Mycle Schneider : Ce n’est pas bien compliqué : d’après une estimation partielle, le coût de cette catastrophe s’élève à 100 milliards de dollars, dont 60% de cette somme a été dépensée pour des mesures de compensation. Rembourser les gens pour la perte de leur terre, de leur travail, etc. Tout cela coûte très cher au gouvernement. Et depuis que ce gouvernement a renfloué l’entreprise qui gérait Fukushima, c’est maintenant à lui qu’en revient l’entière responsabilité.
Ainsi il s’agit en fait de réduire le coût global de cette catastrophe.
RT : Y a-t-il d’autre exemples où les gens sont retournés sur des sites nucléaires après une catastrophe d’une telle ampleur ?
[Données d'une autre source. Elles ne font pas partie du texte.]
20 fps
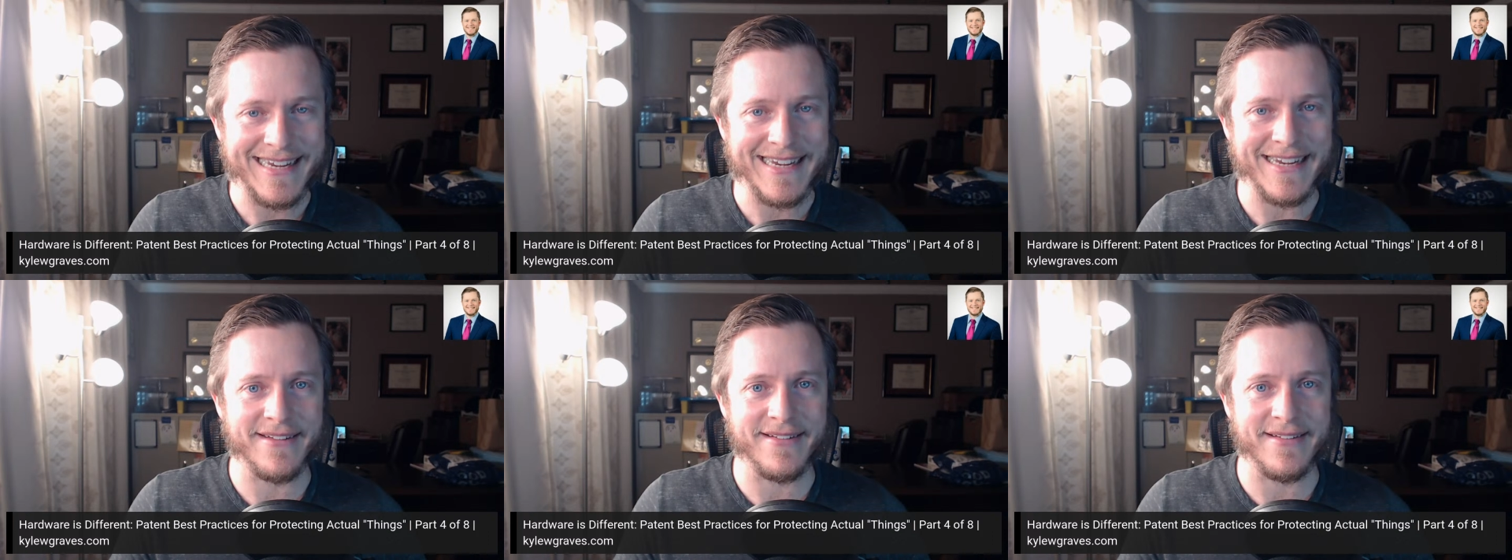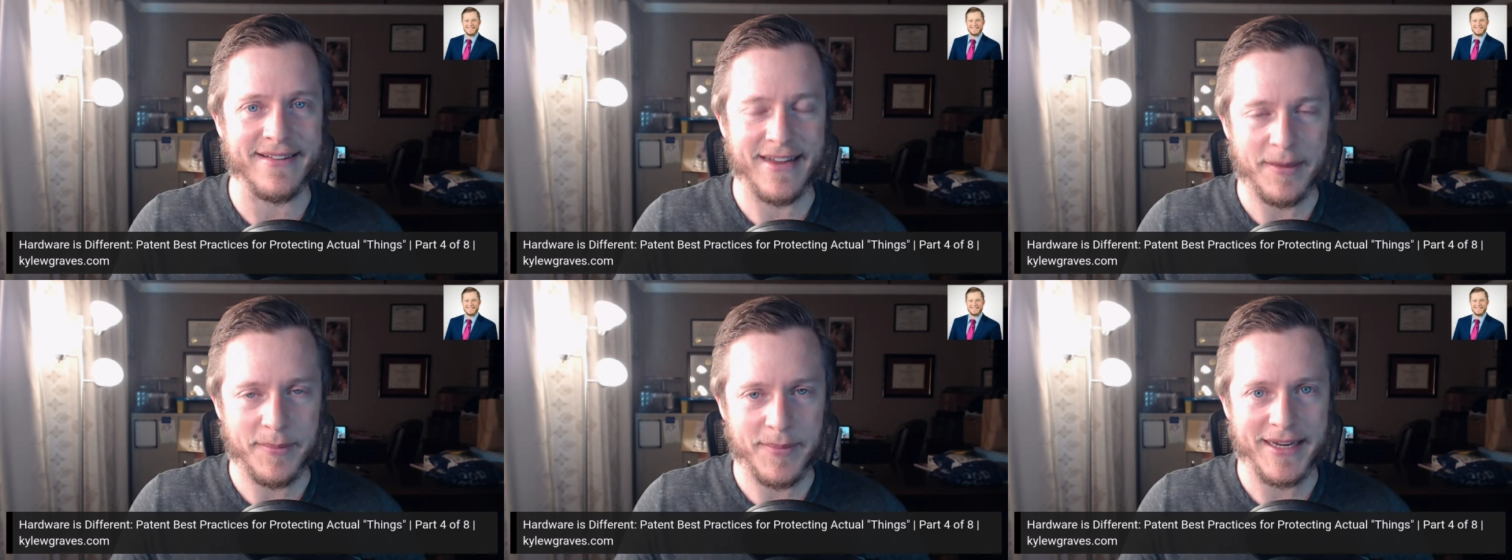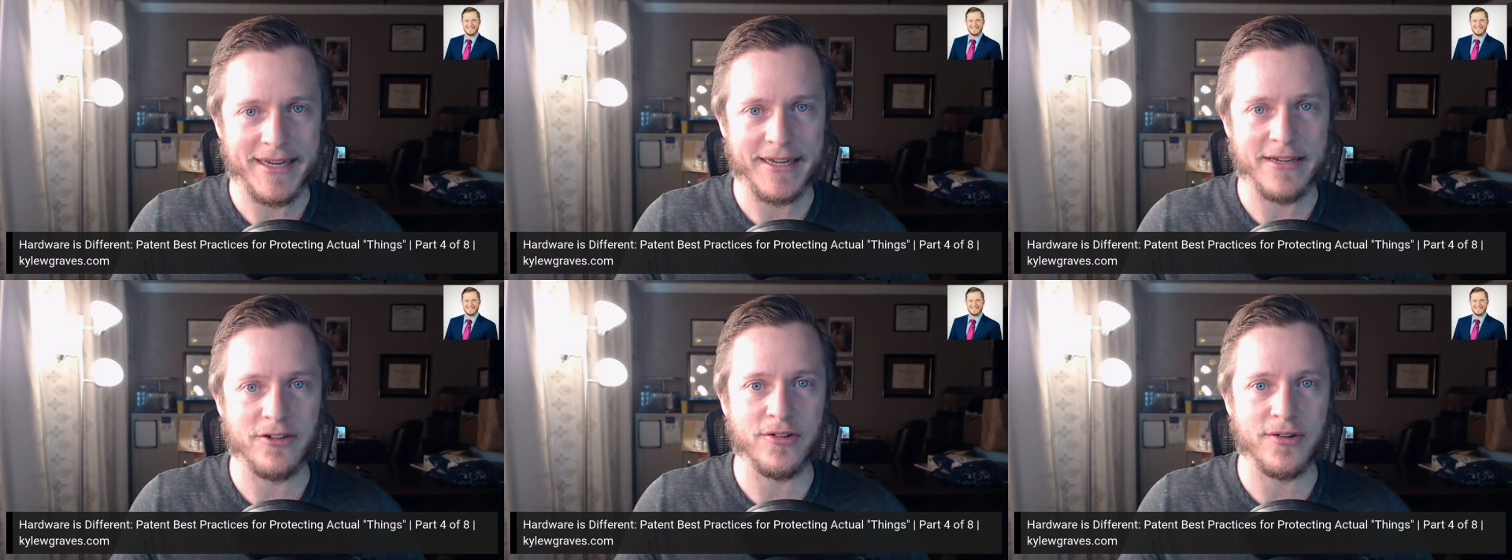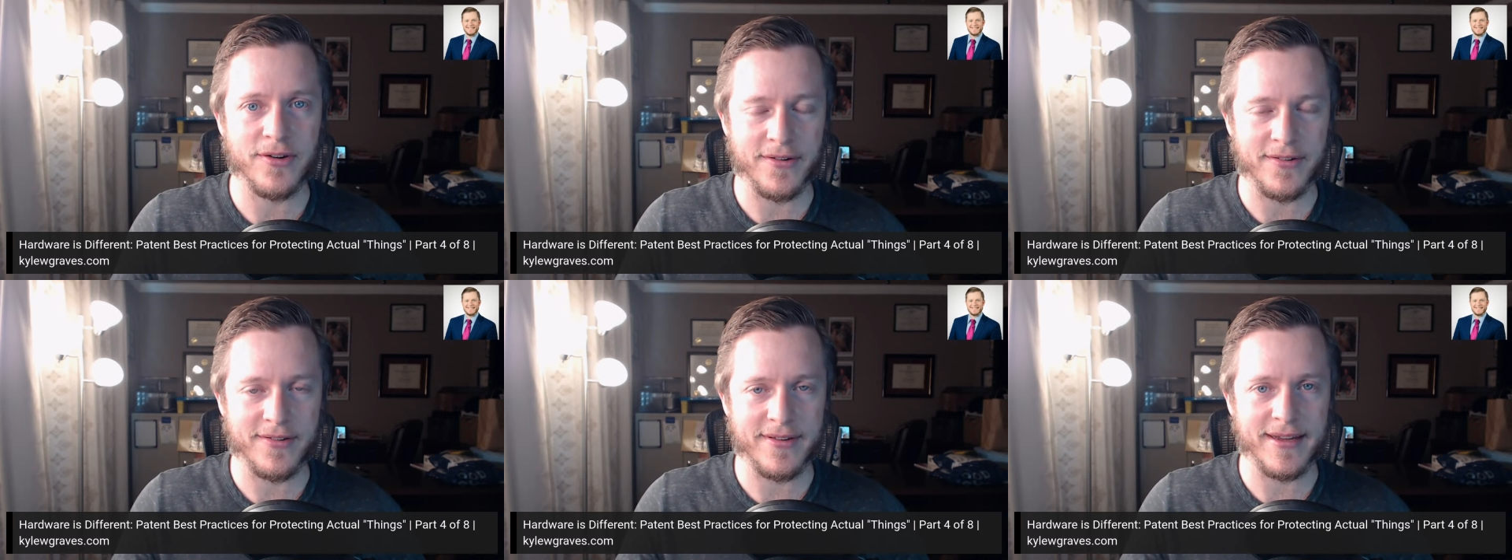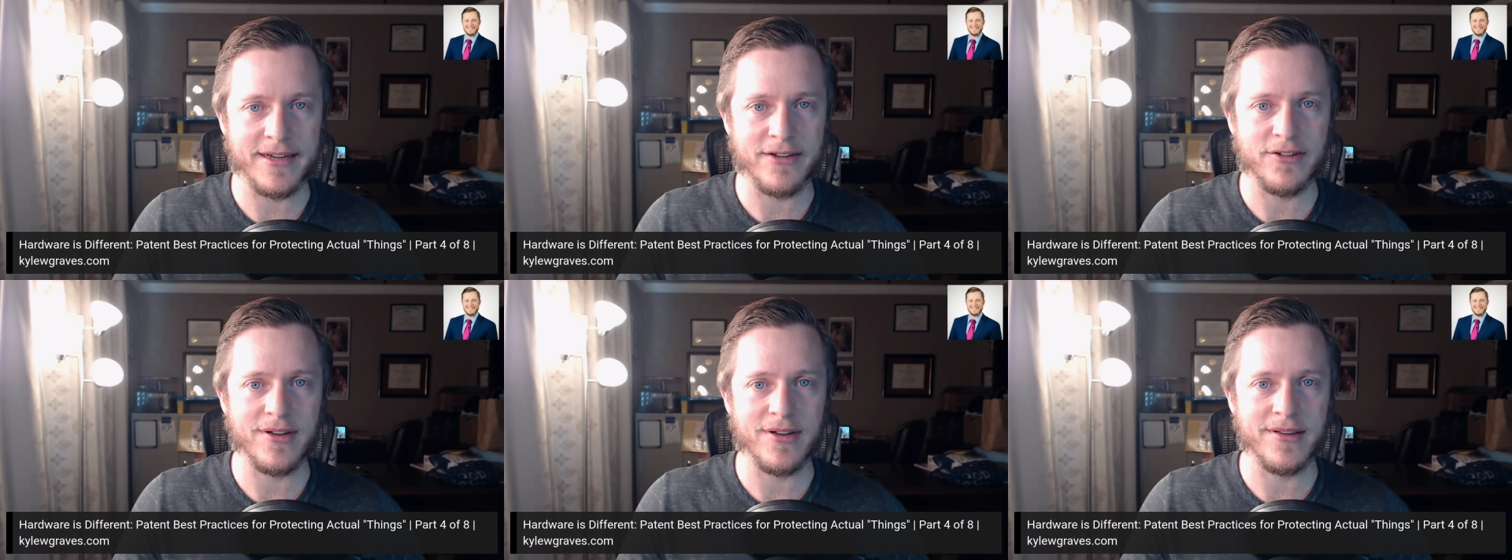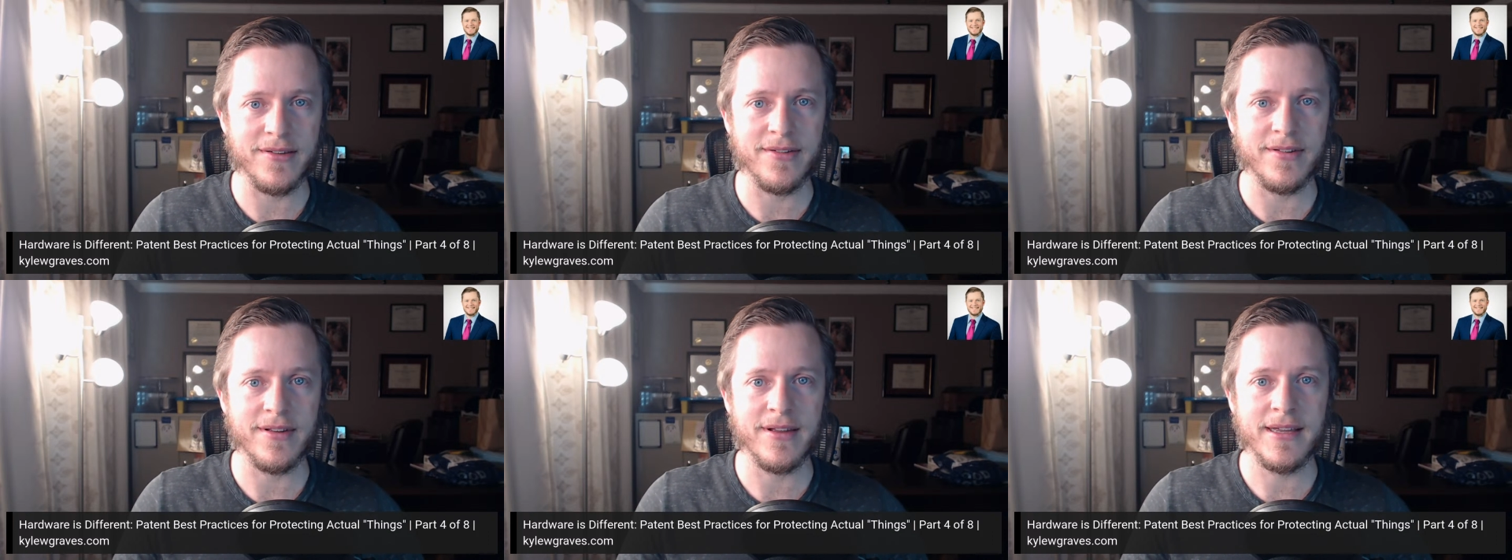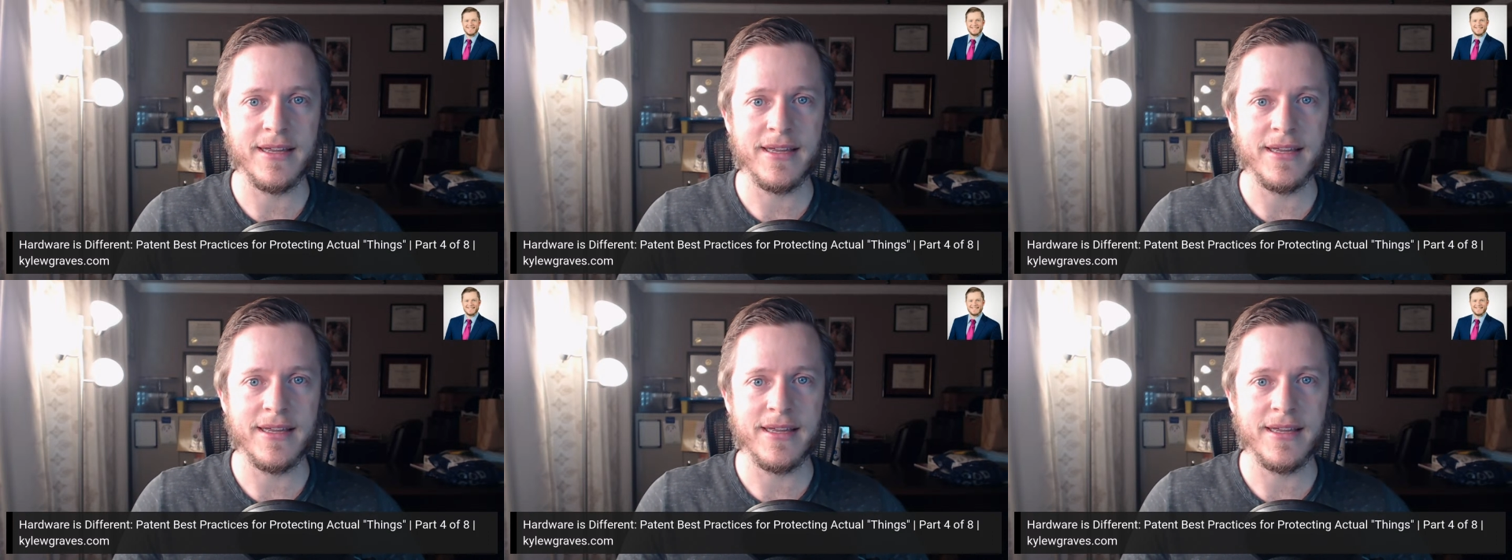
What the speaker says: examining jurisdictions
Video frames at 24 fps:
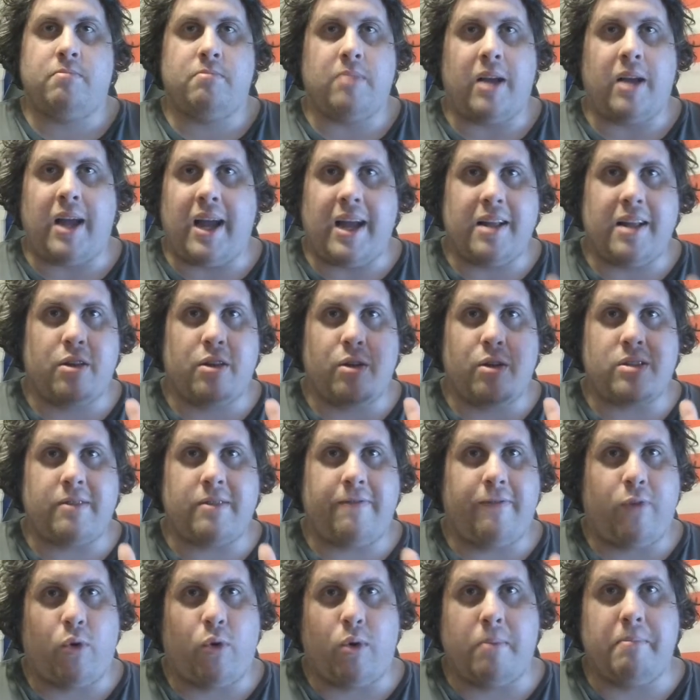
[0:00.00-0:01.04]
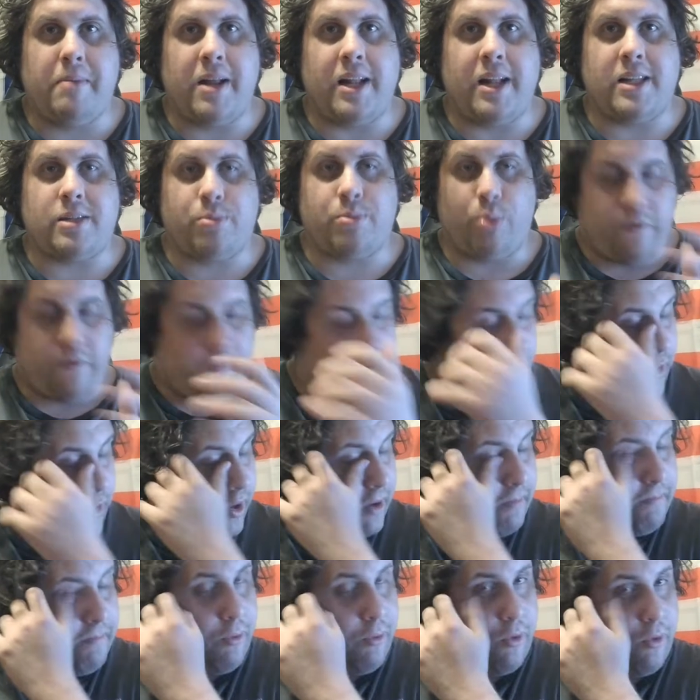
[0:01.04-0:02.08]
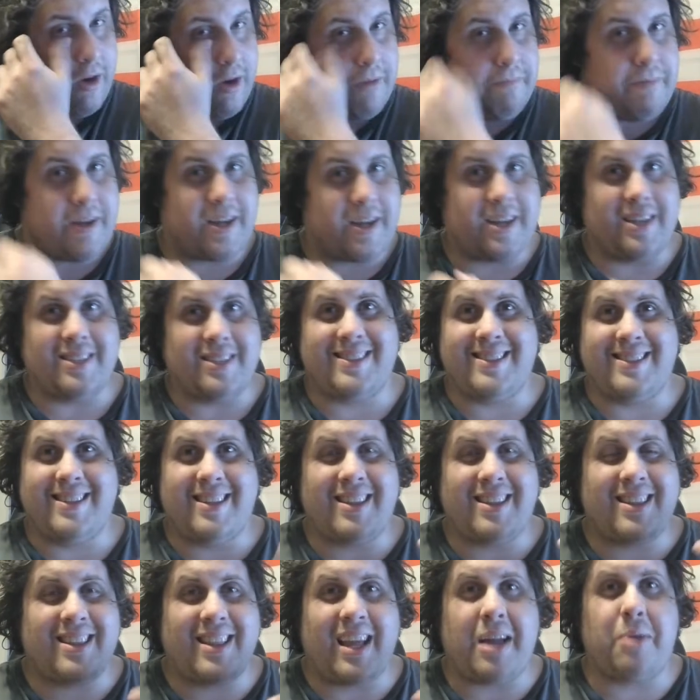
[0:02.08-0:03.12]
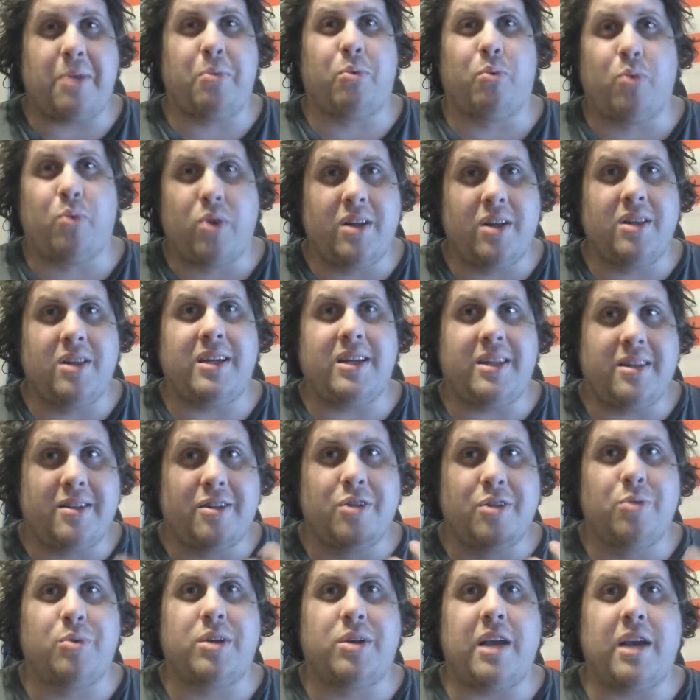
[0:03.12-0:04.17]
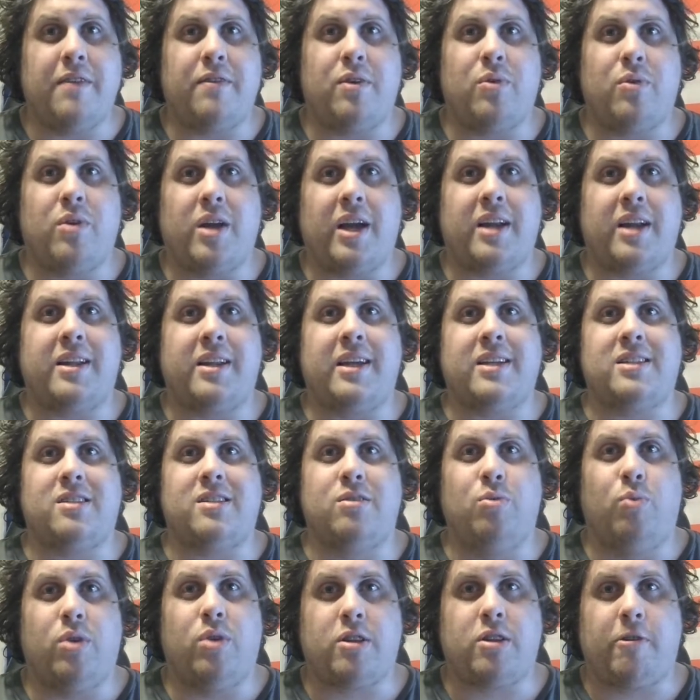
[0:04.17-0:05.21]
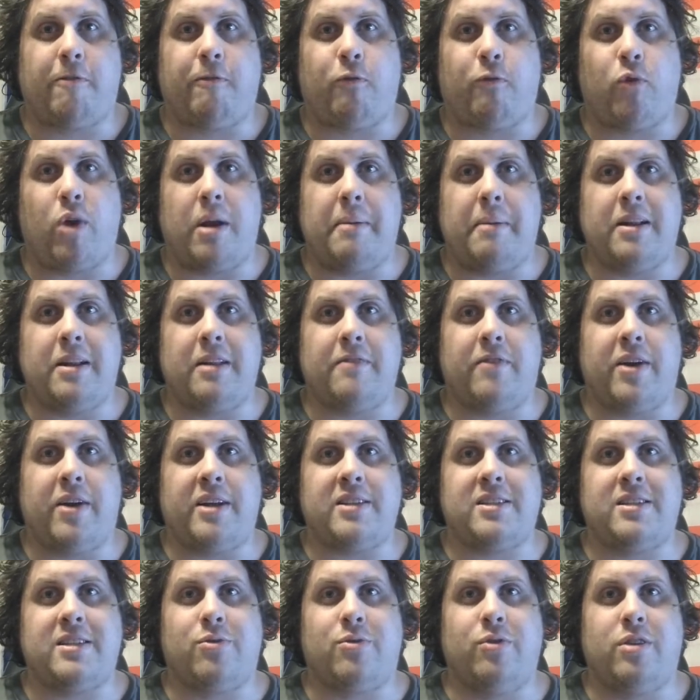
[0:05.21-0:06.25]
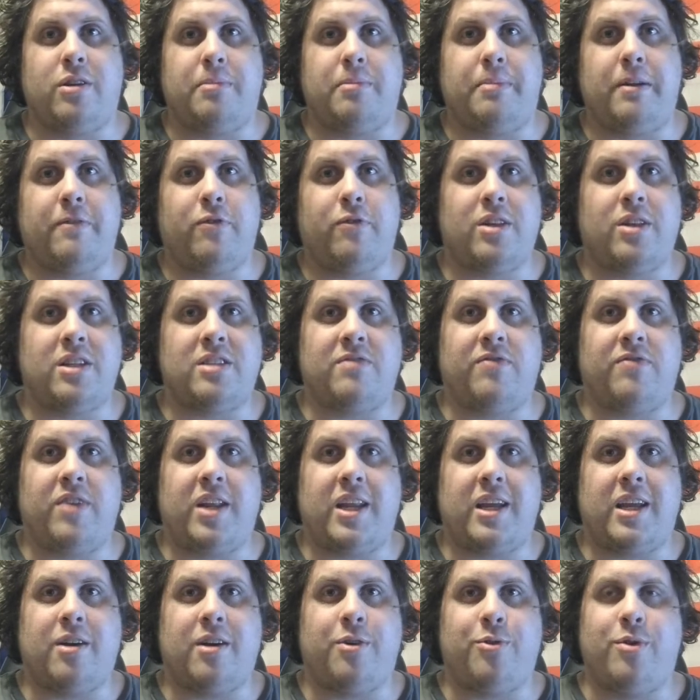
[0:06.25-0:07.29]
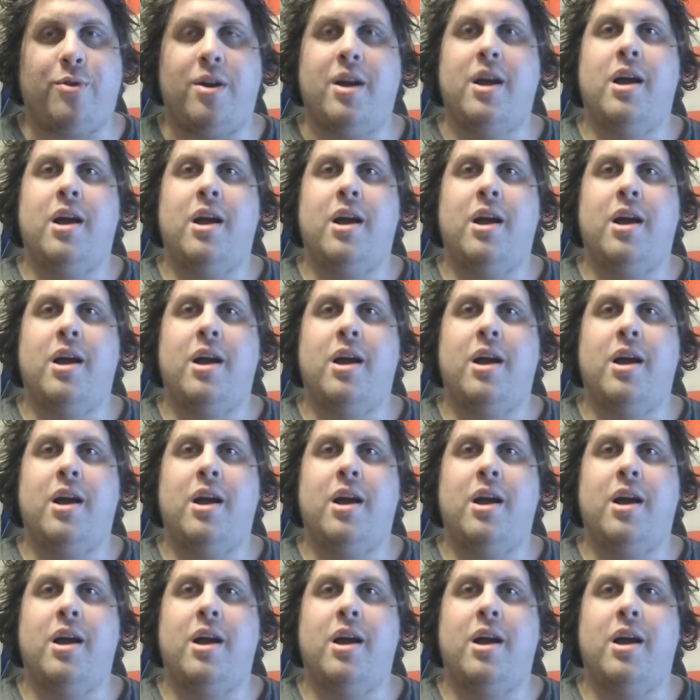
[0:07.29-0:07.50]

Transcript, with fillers: And those four minutes were very important because they really do give you an idea as to what the framing device is going to be for this video,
Mycle Schneider : Pas vraiment, tout le monde est au courant de la catastrophe de Tchernobyl et des zones d’exclusions de 30 kilomètres autour du site. Il y a des gens qui sont revenus dans cette zone, mais ils l’ont fait sans autorisation. Ce n’était pas une mesure gouvernementale permettant aux gens de massivement y revenir. Il y a d’autres régions qui ont été touchées par des accidents nucléaires mais il n’y a rien de comparable avec ce qui s’est passé dans une zone si intensément peuplée comme l’était Fukushima.